“Snarling Werewolf” is the twisted fever dream of a werewolf costume

Pretend you have a bad fever and you’ve taken too much cold medicine. You put on a werewolf costume just as the dextromethorphan starts to make the room’s colours fluoresce and walls drip, and then you look at yourself in a mirror. You see the Snarling Werewolf staring back at you.

This half-body werewolf costume was sculpted by Mario Chiodo for BuyCostumes.com as part of their Nightmare Collection. It was almost too trippy for me to post. Its exaggerated, almost reptilian features certainly don’t match my personal werewolf template. It has horns. Horns on a werewolf.

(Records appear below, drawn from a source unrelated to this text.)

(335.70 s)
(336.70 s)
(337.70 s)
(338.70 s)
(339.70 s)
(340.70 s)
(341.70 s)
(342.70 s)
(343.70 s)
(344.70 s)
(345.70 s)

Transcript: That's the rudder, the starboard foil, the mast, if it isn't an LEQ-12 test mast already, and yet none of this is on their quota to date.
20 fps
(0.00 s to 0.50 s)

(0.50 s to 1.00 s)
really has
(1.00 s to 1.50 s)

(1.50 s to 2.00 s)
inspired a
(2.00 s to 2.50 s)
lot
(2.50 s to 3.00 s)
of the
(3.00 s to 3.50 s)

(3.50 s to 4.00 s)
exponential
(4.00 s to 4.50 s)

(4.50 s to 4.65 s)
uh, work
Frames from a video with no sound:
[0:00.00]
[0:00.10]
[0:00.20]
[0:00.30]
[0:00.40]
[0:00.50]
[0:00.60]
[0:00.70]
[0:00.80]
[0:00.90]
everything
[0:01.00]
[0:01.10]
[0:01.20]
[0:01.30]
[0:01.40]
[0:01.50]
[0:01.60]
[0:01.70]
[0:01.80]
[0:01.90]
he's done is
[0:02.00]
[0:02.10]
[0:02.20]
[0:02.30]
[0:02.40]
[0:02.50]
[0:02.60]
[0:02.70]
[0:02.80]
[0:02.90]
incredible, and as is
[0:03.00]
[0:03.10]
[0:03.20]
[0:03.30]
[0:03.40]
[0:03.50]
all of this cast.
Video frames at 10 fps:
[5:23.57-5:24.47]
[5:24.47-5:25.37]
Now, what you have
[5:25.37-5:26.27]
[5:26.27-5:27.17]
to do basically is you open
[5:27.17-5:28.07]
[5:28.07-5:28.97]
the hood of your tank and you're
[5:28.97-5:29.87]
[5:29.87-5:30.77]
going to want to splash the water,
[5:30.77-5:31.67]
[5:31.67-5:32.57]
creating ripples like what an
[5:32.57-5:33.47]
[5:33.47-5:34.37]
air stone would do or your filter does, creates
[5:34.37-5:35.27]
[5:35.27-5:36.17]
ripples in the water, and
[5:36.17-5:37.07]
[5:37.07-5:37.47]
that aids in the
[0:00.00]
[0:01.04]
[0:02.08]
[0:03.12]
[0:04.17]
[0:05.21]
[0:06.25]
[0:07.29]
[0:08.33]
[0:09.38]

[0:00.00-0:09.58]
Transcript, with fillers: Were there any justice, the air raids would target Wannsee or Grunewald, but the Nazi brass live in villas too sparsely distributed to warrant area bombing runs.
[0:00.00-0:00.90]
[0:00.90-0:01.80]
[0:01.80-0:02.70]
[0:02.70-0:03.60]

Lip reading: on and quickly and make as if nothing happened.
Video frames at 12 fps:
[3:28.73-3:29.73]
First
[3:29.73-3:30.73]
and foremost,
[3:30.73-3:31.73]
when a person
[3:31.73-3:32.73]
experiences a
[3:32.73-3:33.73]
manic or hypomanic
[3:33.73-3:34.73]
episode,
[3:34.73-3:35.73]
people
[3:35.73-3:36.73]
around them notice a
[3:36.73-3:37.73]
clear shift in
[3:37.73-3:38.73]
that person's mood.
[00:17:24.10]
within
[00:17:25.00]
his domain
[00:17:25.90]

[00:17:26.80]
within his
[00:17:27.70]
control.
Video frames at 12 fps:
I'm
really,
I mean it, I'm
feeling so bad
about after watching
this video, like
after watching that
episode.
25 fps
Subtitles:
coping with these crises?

At first I scoffed, just as you are likely scoffing – but hang on, my judgemental friend. Learn a lesson with me.

My dismissal undermined the fact that just eight months ago I gave a 45-minute presentation at Howl Con on the subject of “the canonical werewolf”. My thesis: there’s actually no such thing as a “proper” werewolf because they’re not actually real, so they can look however, and that fact is actually extremely fun and cool. Sure, I wouldn’t personally put horns on a werewolf. But I wouldn’t put black olives on a pizza, either. Maybe you’d do one of those things, or even both, and I’m cool with that. It’s a big world!

All of Chiodo’s designs for the Nightmare Collection have a hallucinatory Jim Henson / evil Muppet thing going on. As a child of the 1980s, I can testify that this aesthetic is 100% effective in inducing nightmares in small children, and that, of course, is 90% of any costume’s purpose. Ember The Red Dragon looks like it’s right out of The Dark Crystal, and full disclosure – if I see you on the street in this giant spider costume I am going to hit you with my car. Spiders are problematic.

Whether or not you’d deface a pizza with bitter black trashfruit or put equine ears and a crocodile grin on a werewolf, we can all agree that this Snarling Werewolf is a distinctive and expertly-sculpted vision. It’s available exclusively at BuyCostumes.com for $399 USD, which is much cheaper than a visit to the hospital for taking too much Dimetapp.